Our government has never been more secretive than it is today.
It has become routine for public officials to dodge requests for public records or to drag out the process for weeks or months, to make decisions without the "burden" of public scrutiny, as if every decision deserves the secrecy of D-Day invasion plans, or to just flatly ignore questions from reporters on critical issues that citizens have a right to know about.
Chuck Fleischmann, I'm talking to you. But you're not the only one.
It appears that, ironically, Fleischmann, who represents the Tennessee's 3rd Congressional District, and other politicians here and across the country have learned a lot from President Barack Obama. They've learned to avoid questions, how to clamp down on public information and keep the public in the dark.
This is Obama's trickle-down legacy.
"The White House push to limit access and reduce transparency has essentially served as a secrecy road map for all kinds of organizations.

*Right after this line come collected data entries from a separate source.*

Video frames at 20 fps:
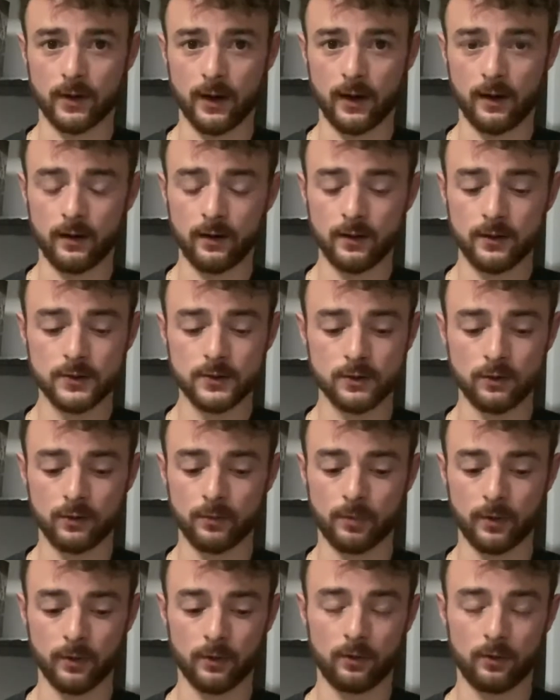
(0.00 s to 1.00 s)
So put a
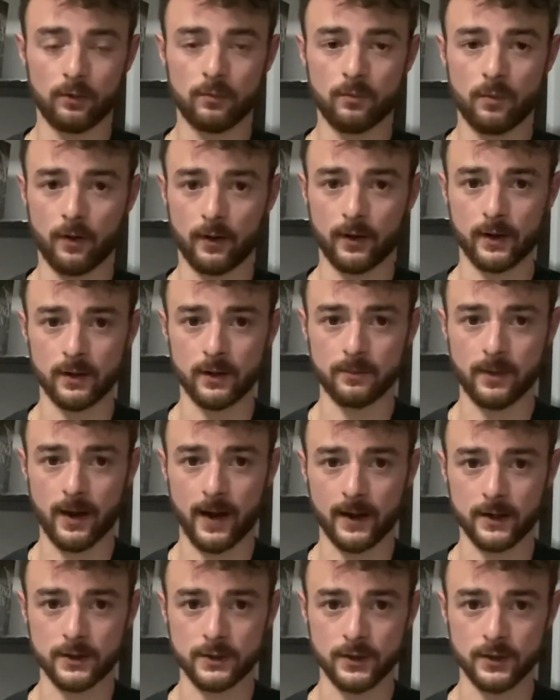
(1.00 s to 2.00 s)
little marketing package
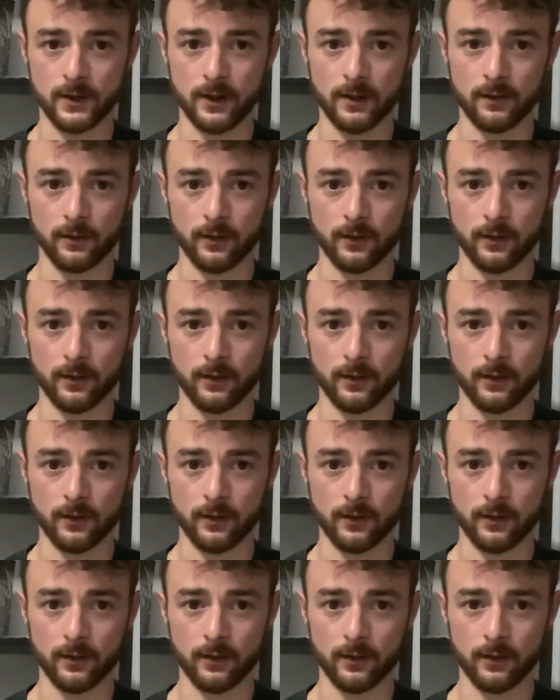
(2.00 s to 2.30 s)
together.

From local and state governments to universities and even sporting events, it's becoming increasingly difficult for journalists to do their job," Brian Carovillano, Associated Press managing editor for U.S. news, told hundreds of journalists gathered in Chicago last week for a meeting of the American Society of Newspaper Editors, the Associated Press Media Editors and the Associated Press Photo Managers.
Journalists who cover the president agree that the Obama administration has restricted information and access in a way not before seen.
"Their marching orders are to squelch anything that could make the administration look bad," said Sally Buzbee, the AP's Washington bureau chief.
Yes, this is the same Obama who promised to preside over the most transparent administration ever. Yet his administration comes down hard on staff members who cooperate with journalists. The AP reporter covering federal transportation issues has been told by government employees that they will be fired if they're caught talking to her, Buzbee said.
But we don't have to go all the way to Washington to see government officials act like this. Plenty of local agencies deploy bullying tactics when they're asked to answer basic questions or provide public information, whether it's by members of the media or local residents.
Take EPB, Chattanooga's public utility.
Just last week, EPB cited the findings of an audit by the Mauldin & Jenkins firm to examine under- and overbilling of the city by the utility. EPB officials say the audit shows the billings come out as a wash, no harm no foul, and they've given some parts of the audit to the city's auditor.
Journalists, naturally, have asked for copies of the audit, but EPB refuses to release it, saying it's not complete. So let's get this straight. It's complete enough for EPB to cite in defense of itself but not complete enough to release to the public? Please.
As for Fleischmann, his people returned reporters' calls when he was in a tight primary race. Now that he's expected to win the general election, he has returned only one phone call. Actually, he didn't even return it himself; a spokesman did.
A Times Free Press reporter made this observation of Fleischmann: "He'll be underground until two years from now when he has another election."
Why does it matter that elected officials answer our questions, that we have access to public information? Because we have the right to know what our government is doing. And as members of the press, our goal every day is to report the public's business and how taxpayer money is being spent. We cannot accurately and independently do that if we rely solely on elected officials and government agencies to decide what information we receive. That amounts to propaganda.
The good news for the public is that most editors are alarmed by efforts to step up government secrecy, which will only result in our own stepped-up efforts. The Times Free Press, like papers across the country, will stick to our mission to hold public officials accountable. We won't kowtow to them or their attempts at intimidation. We won't give up our role as watchdogs.
Newspapers should respond to secrecy by accelerating investigative reporting, said James Risen, a Pulitzer Prize-winning New York Times reporter who faces jail time for doing his job. He refuses to name his sources or testify in the trial of a former CIA officer accused by the Obama administration of leaking classified information.
"Are we pushing back against government secrecy?" Risen asked. "And if we're not, then they'll keep doing what they're doing to us."